第23話 一瞬で消し炭にしてやる
沈黙を破ったのは、茜の声だった。
「わ、私が……代わりにコインを払います!」
唇をきつく結び、一歩前へ出る。
「どうすれば、稼げるんですか!?」
その瞬間──ソファに座っていた男たちの顔が、一斉に歪んだ。
獣のような笑み。
空気が、一気に濁る。
「茜、待て」
俺は即座に制した。
ここで一人を救えば、次も、その次も──結局、この場の全員を救わなければならなくなる。
茜の気持ちは分かる。だが──。
「茜。気持ちは分かるけど、俺たちの目的を忘れるな」
茜が顔を上げた。潤んだ目が、俺を見上げる。
何か言いかけて──けれど、すぐに視線を落とし、唇を噛みしめた。
「……はい」
短い返事。
きっと理解したのだろう。俺の妹探しの邪魔はできない、と。
(そういう意味じゃないんだが……)
だが、それでも。茜のためにも、ここは初志を貫くべきだ。
「散々説明してもらった後で悪いが」
俺は総理と大佐を順に見た。
「俺たちは、人を探しに来ただけだ。用が済めば、すぐに出ていく」
室内に静寂が広がる。
「それは……無理な話だな」
大佐が低く言った。
「……そうか」
俺は肩をすくめる。
「情報もサービスなら、その分のコインくらいは稼いでやる。何枚だ?」
「そういう話をしているんじゃない」
大佐が冷たく言い放つ。
「──出国税だ」
総理が鋭い視線のまま告げた。
「この“国”を出るなら……コイン五千枚を払ってもらう。それがルールだ」
「──そんな……! 聞いてません!」
茜が思わず声を上げる。
俺は、ずっと黙っていた柚葉を見た。だが、彼女は慌てたように視線を逸らす。
……そういうことか。
この状況で、人は”人”じゃない。
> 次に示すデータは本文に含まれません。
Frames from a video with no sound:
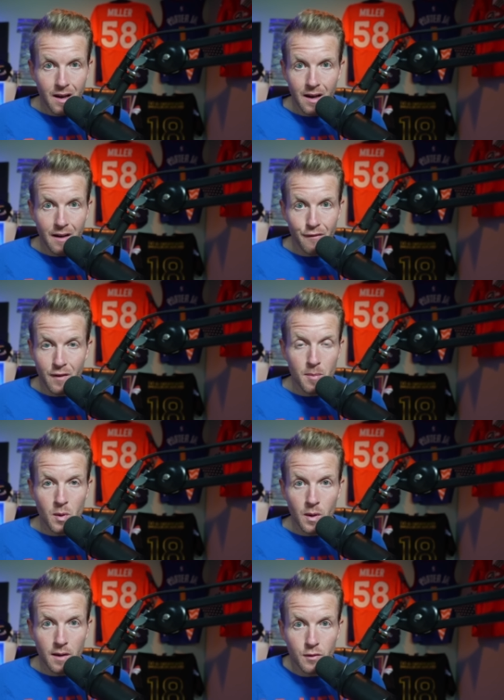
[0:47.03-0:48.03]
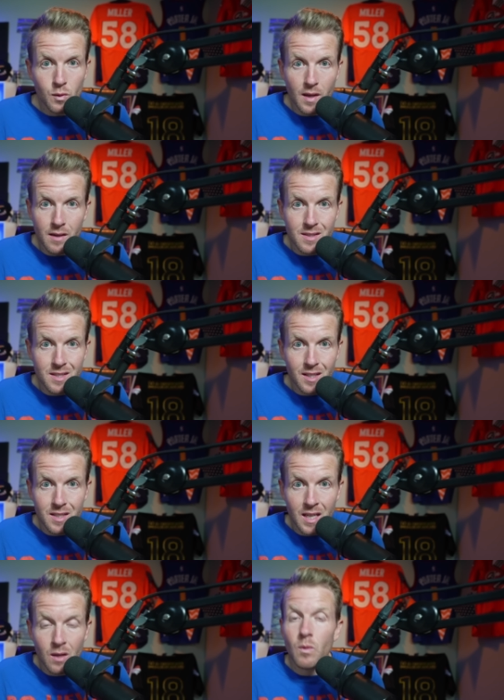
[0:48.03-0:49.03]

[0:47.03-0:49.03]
uh, February of 2016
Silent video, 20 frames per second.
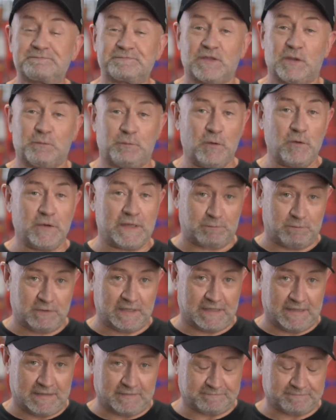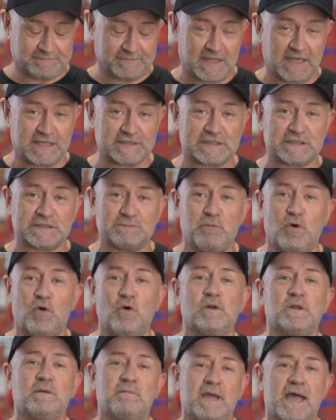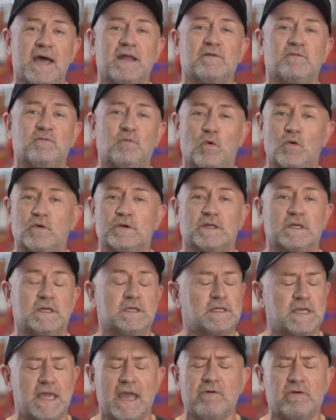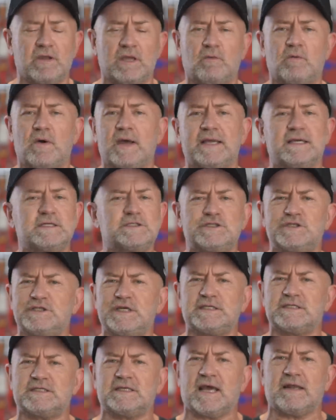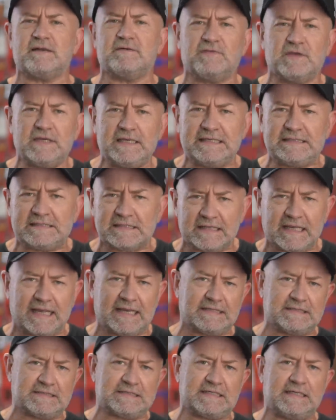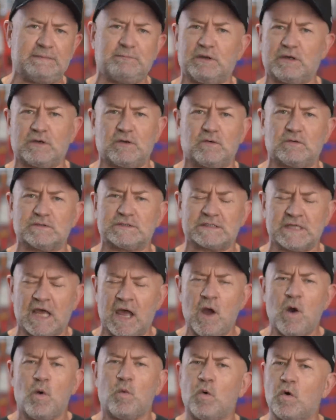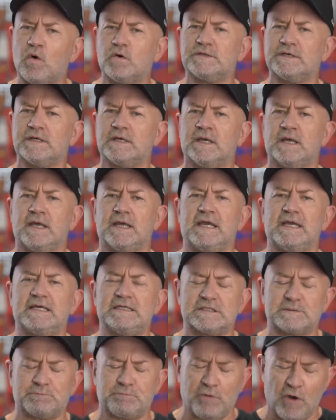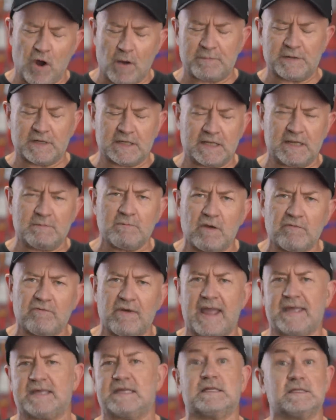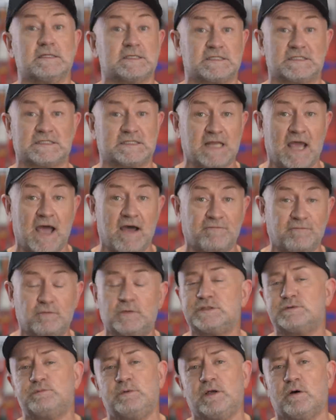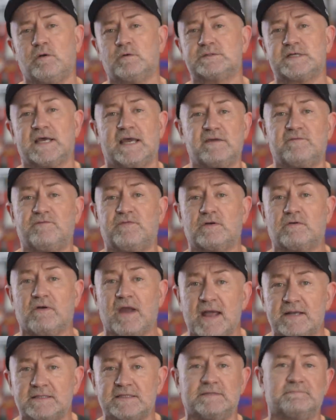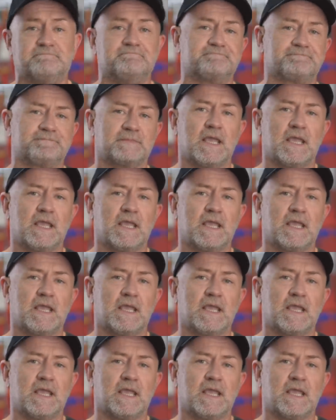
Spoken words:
The point being, a small amount of water can carry away a shit ton of heat energy because water is properly miraculous stuff, which we all take for granted.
“リソース”であり、貴重な”物資”だ。
簡単に手放すはずがない。
(“物資”を拾ってきた柚葉には、それなりの報酬が支払われる……か)
それが俺たちをここへ連れてきた理由だ。
「まあ、そう悲観的に捉えないでくれたまえ」
総理が穏やかな口調で言う。
「今の世界に、ここより安全な場所がどれほどあると思う? 慣れてしまえば、ここは天国だよ」
……持つ者にとっては、な。
「各種サービスの値段は”換金所”で聞け」
大佐が言い放つ。
「コインの稼ぎ方も、そこで教わるといい。以上だ」
茜が不安そうに俺を見る。
「……分かった」
俺は短く答えた。
「郷に入らば郷に従え。とりあえず、付き合ってやる」
そう言って、大佐と総理を順に睨む。
茜は一瞬ためらったが──俺が言うなら、と小さく頷いた。
足早に部屋を出ようとした、その時。
ソファに座っていた男の一人が立ち上がり、出口を塞いだ。
「なあ、新人さんに、いいこと教えてやる」
にやにやと笑いながら、男は言った。
「寝床に食事、それから税金。一週間に必要なのは、大体五十枚ってとこだ」
一歩、こちらに近づく。
「物資調達や力仕事をやれば、まあ稼げる額だが……」
そこで、男の視線が──茜に向いた。
「こういう時、可愛いって得だよな」
ゆっくりと、茜に歩み寄る。
「ほら。俺なら、一発百枚で買ってやる」
一瞬。
意味が理解できなかったのか、茜はきょとんとした顔で固まった。
男の指が伸び──唇に触れる直前。
「──っ!!」
茜は怯えた声を漏らし、勢いよく俺の背中に飛びついた。
「俺は百五十だ!」
「二百!」
男たちが笑いながら、だが本気の顔で”競“を始める。
茜は俺の背に顔を埋めたまま、小さく震えていた。
元は良い家の娘さんだ。男のこんな欲望に晒されたことなど、一度もなかったのだろう。
「……心配するな、行くぞ」
茜の手を引き、そのまま校長室を後にする。背後では、下卑た笑い声がまだ響いていた。
──
廊下に出た後も、茜は俯いたまま何も言わない。
「茜」
もう一度、静かに呼ぶと、ビクリと肩を震わせて──それでもどうにか顔を上げ、笑顔を作った。
「だ、大丈夫です」
「ああ」
無論……絶対に大丈夫だ。
茜に手を出す奴がいたら、たとえ相手が百人だろうと、俺が一瞬で消し炭にしてやる。
──なんてことは、都合的にも、俺のキャラ的にも、言えなかった。